By 26 Mar 2012Feb 22nd, 2019Criminal Justice, International Justice3 min read

HARARE, Zimbabwe — Six Zimbabwean activists convicted of conspiring to commit violence for watching videos of Arab uprisings are appealing their conviction and sentences, their attorneys said Monday.

Attorney Alec Muchadehama said he filed appeal papers arguing that if the group did actually plot violence at their February 2011 meeting, as the court found, they should have been prosecuted for treason, a charge that carries a possible death sentence. The group says the court’s ruling is “misguided.”

If watching videos on Egypt and Tunisia was a crime as Harare magistrate Kudakwashe Jarabini ruled, “they were supposed to be convicted of treason,” according to the appeal documents submitted to the magistrate’s court.Muchadehama said he is also applying for the 0 fines, suspended imprisonment and community service handed to the group to be set aside.
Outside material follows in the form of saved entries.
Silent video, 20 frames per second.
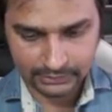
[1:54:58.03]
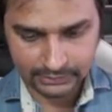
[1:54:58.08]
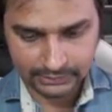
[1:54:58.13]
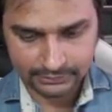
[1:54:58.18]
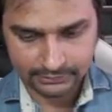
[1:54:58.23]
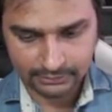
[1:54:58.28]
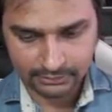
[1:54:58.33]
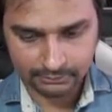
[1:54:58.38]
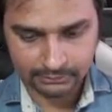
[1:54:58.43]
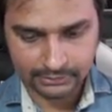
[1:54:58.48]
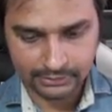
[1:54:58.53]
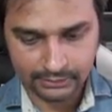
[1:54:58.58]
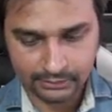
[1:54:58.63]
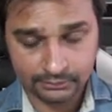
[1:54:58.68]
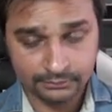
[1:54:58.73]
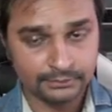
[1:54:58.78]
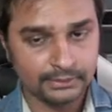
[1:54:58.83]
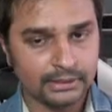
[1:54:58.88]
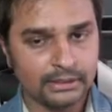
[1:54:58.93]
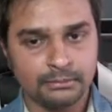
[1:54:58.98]
Lithium mine
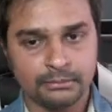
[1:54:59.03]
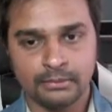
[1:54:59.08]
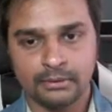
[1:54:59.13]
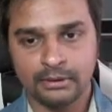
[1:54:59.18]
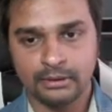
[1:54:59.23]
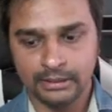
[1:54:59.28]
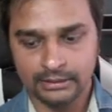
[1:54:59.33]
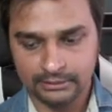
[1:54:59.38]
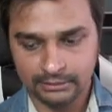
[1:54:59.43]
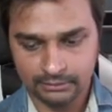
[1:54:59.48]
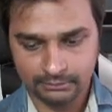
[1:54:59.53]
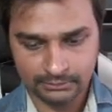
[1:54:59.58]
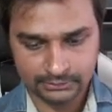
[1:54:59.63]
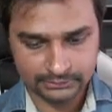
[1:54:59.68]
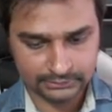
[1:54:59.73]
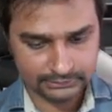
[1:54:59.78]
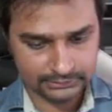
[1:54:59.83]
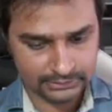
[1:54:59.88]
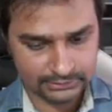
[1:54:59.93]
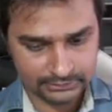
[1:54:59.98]
is very important. Lithium is
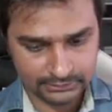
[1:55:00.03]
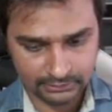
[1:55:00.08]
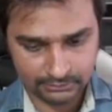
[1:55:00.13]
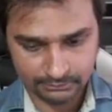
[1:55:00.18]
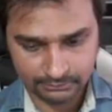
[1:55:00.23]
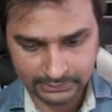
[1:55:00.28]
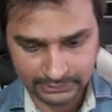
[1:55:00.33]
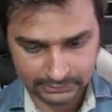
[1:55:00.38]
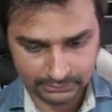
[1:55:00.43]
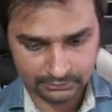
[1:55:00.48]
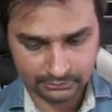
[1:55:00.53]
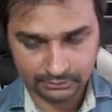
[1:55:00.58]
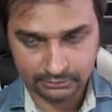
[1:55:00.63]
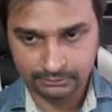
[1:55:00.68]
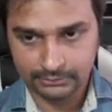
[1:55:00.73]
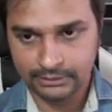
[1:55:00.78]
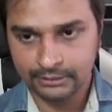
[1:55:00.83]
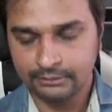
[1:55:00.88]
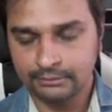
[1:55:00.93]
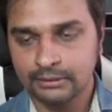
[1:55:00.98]
essential metal or a
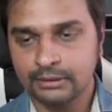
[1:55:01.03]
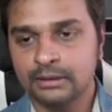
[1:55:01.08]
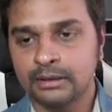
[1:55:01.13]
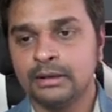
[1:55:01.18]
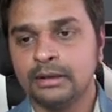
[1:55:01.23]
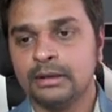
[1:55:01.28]
mineral,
The court ruling was also based on evidence of a “dishonest witness” who lied about his true identity as a police officer when he infiltrated group, he said.

Jarabini said on March 21 he took a “compassionate approach” by not sending to the activists to jail.
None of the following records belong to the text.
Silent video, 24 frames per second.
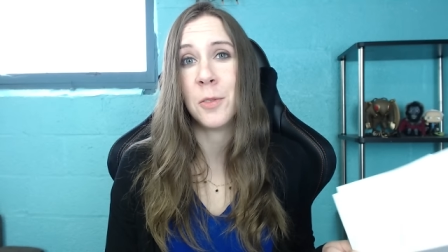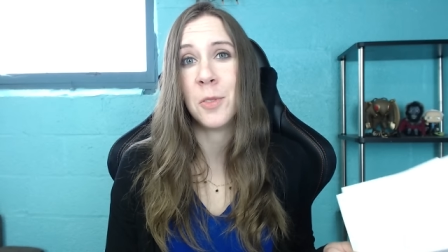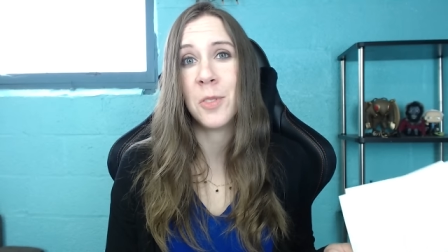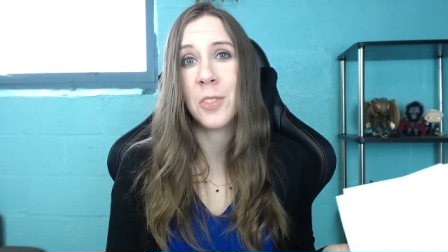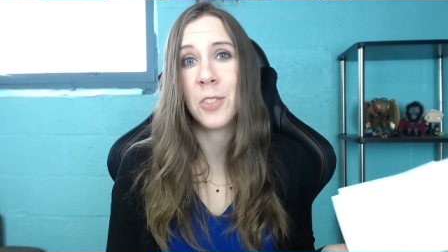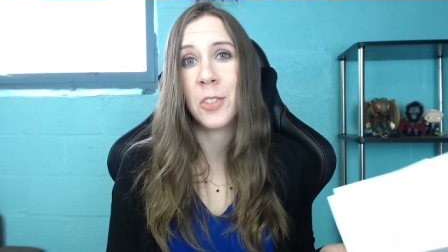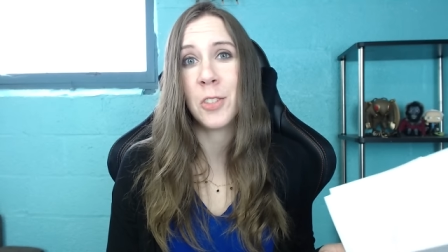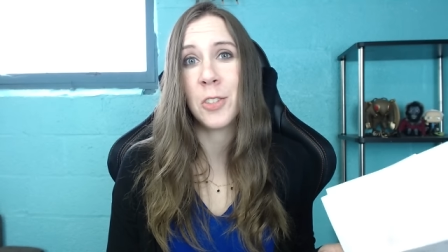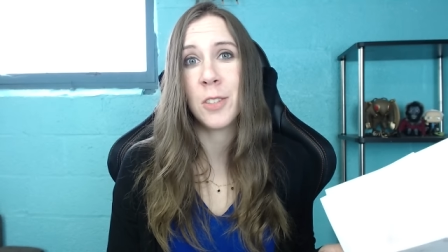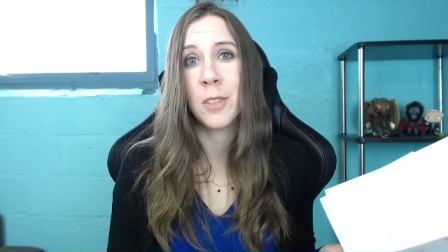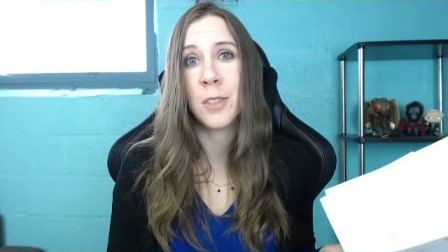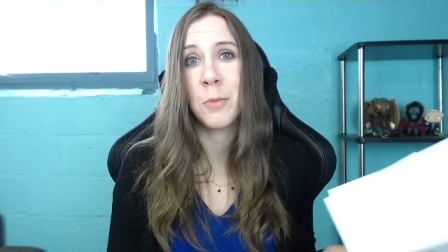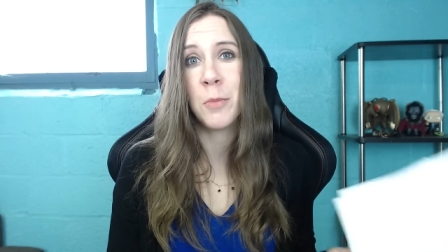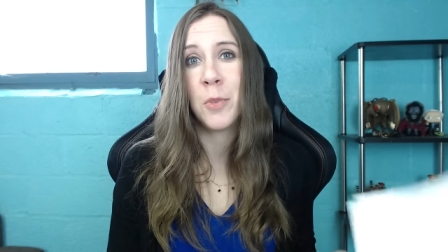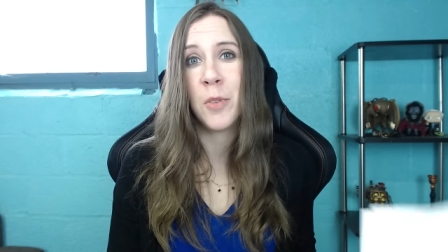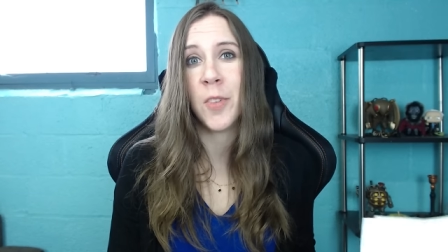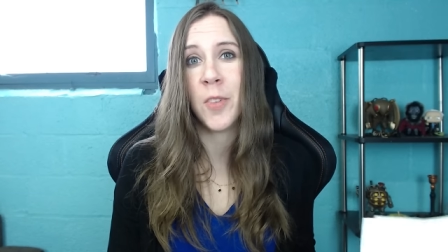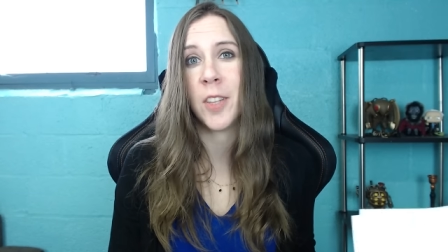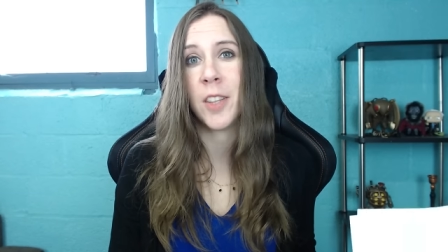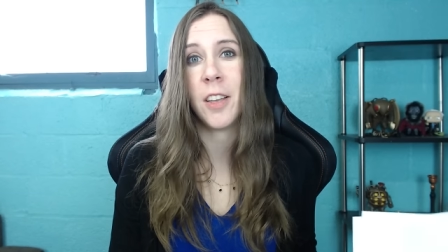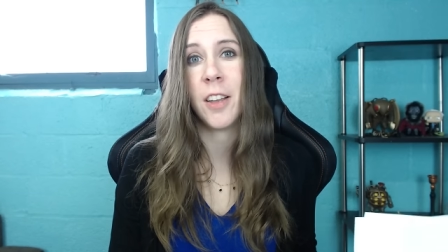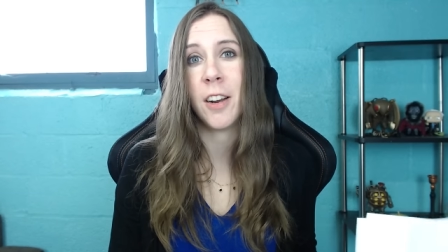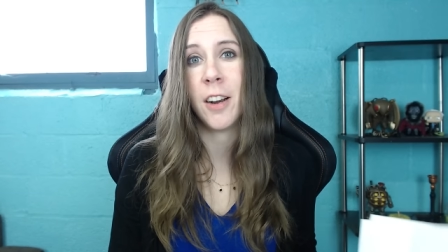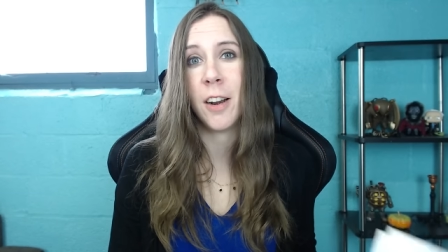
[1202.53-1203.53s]
such as the movie
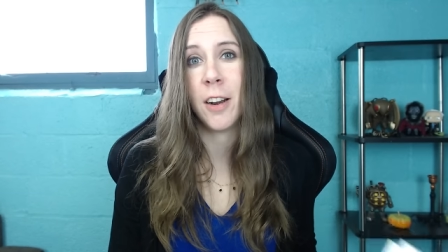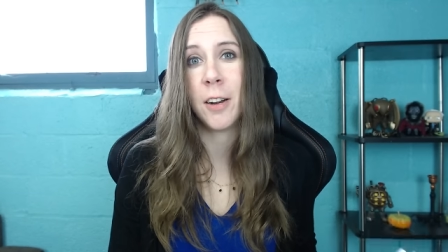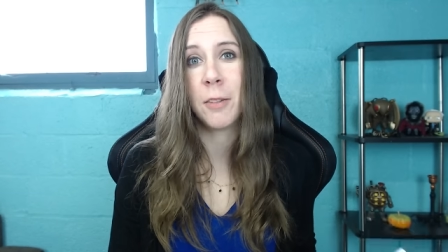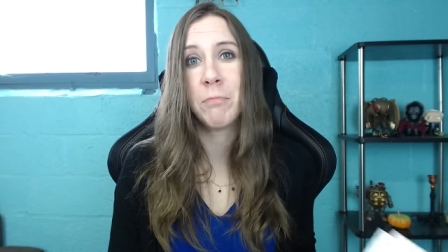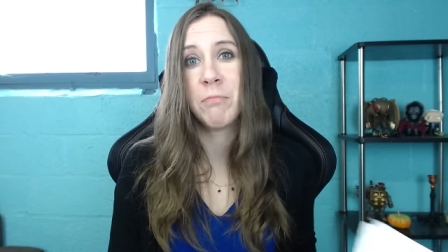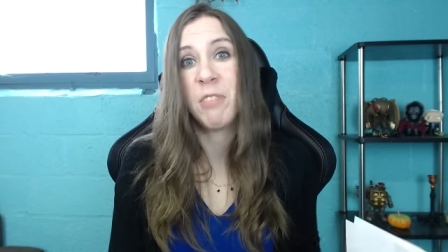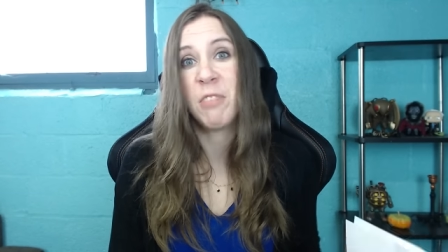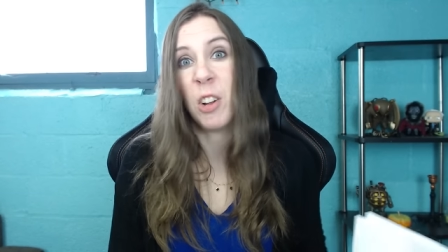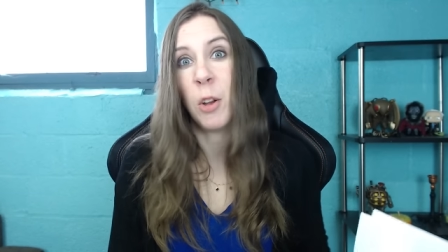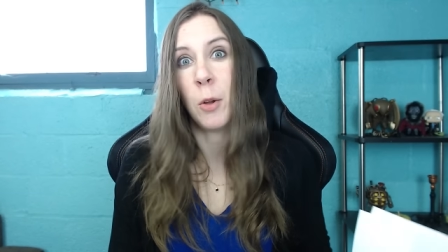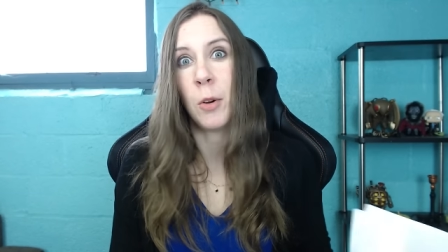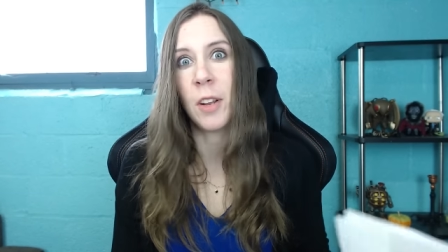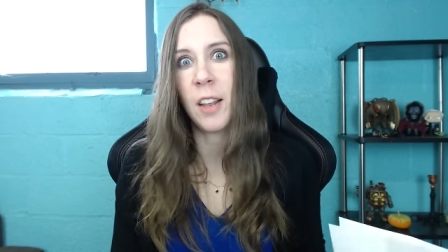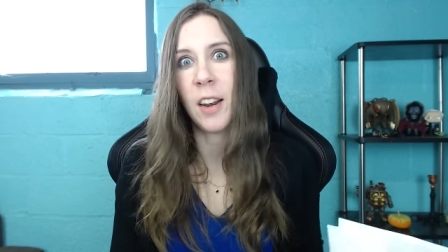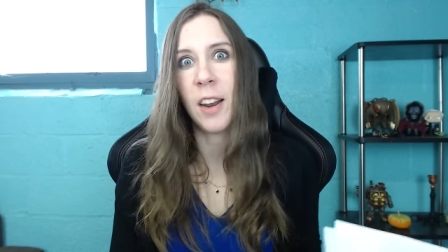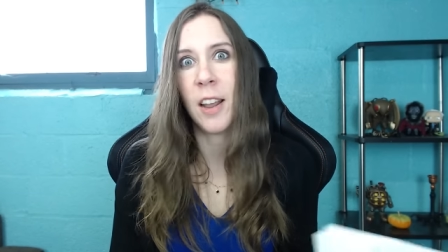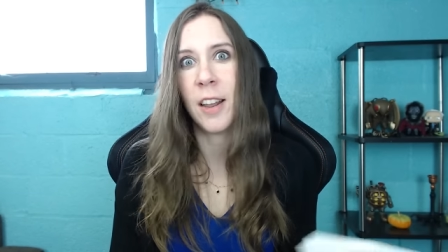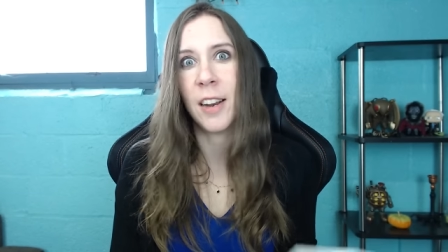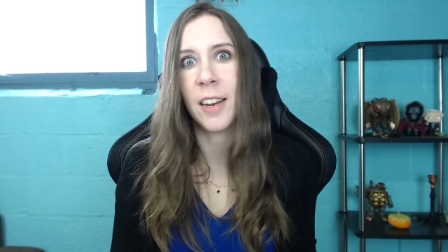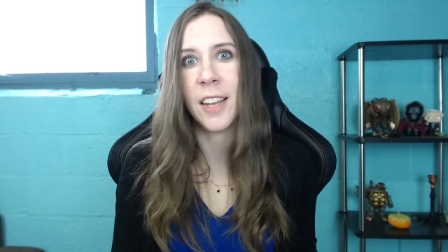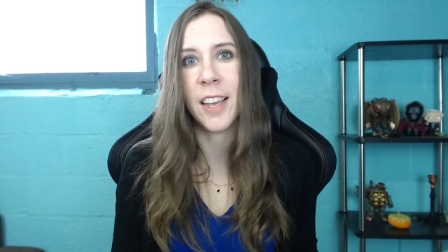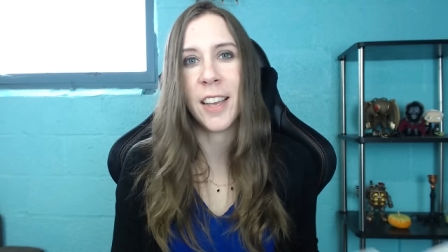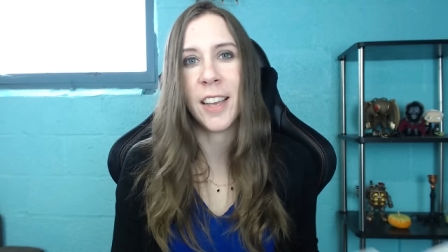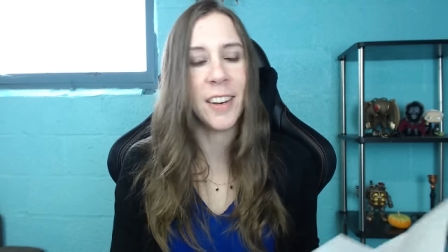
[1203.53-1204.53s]
theater. Go to
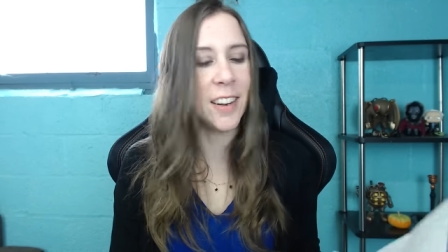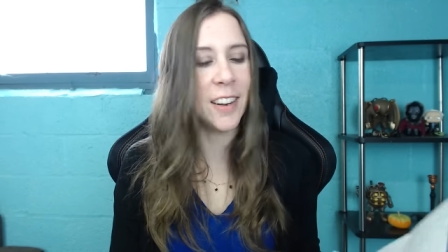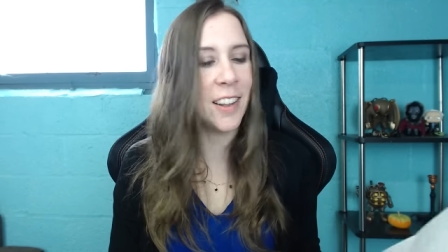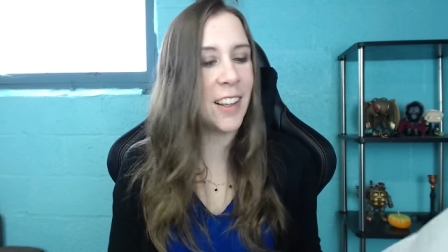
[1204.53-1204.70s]
Connecticut.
In an apparent bid to head off intense local and international outrage over the case — along with frequent accusations of bias by the nation’s courts in favor of President Robert Mugabe — Jarabini said he sought to pass a deterrent sentence but didn’t want to give Zimbabweans “a sense of shock.”

Muchadehama said the activists led by Munyaradzi Gwisai, a 44-year-old law lecturer and former opposition legislator, now want the case thrown out altogether.

He said an appeal could take months to be heard.

Jarabini found that that while watching a video was not a crime, the “manner and motive” of the February 2011 meeting showed bad intent. He ruled that showing footage of an Arab uprising that included “nasty scenarios” was intended to incite violence.

Jarabini said he took note that the activists were arrested before any violence had taken place. They had watched the North African footage at a time the nation’s political environment was “conducive to easily inciting a riot,” his ruling said.

Police arrested 45 people who attended the Harare meeting, but 39 were later released after judicial officials said police mounted a “dragnet” campaign against alleged participants.

Though Mugabe entered in a power-sharing deal with Prime Minister Morgan Tsvangirai after disputed, violence-plagued 2008 elections, Mugabe has said he has the power to unilaterally call elections this year to end the almost paralyzed coalition government.

Security authorities have said they will clamp down on any alleged plotters of “destabilization.”

Gwisai, head of an international socialist group in Zimbabwe, and other members of the group testified at an earlier court hearing that they were tortured by police and beaten with wooden planks and iron bars. They said they were told to confess that they plotted the ouster of longtime ruler Mugabe, 88.

Mugabe has been in power since independence in 1980. Critics accuse him of violently suppressing his opponents and giving impunity to his supporters during a decade-long breakdown of law and order.

In neighboring South Africa on Monday, the High Court was forced to postpone a landmark case brought by the independent Southern Africa Litigation Center and the Zimbabwean Exiles Forum to compel South Africa to investigate and prosecute high-level Zimbabwean officials accused of crimes against humanity and torture.

The postponement came after a new attorney was appointed by the state prosecution service just days before the case was due to start amid claims of “bullying tactics,” manipulation and reluctance to proceed by the state and the government of President Jacob Zuma, the chief regional mediator on Zimbabwe’s political and economic crisis.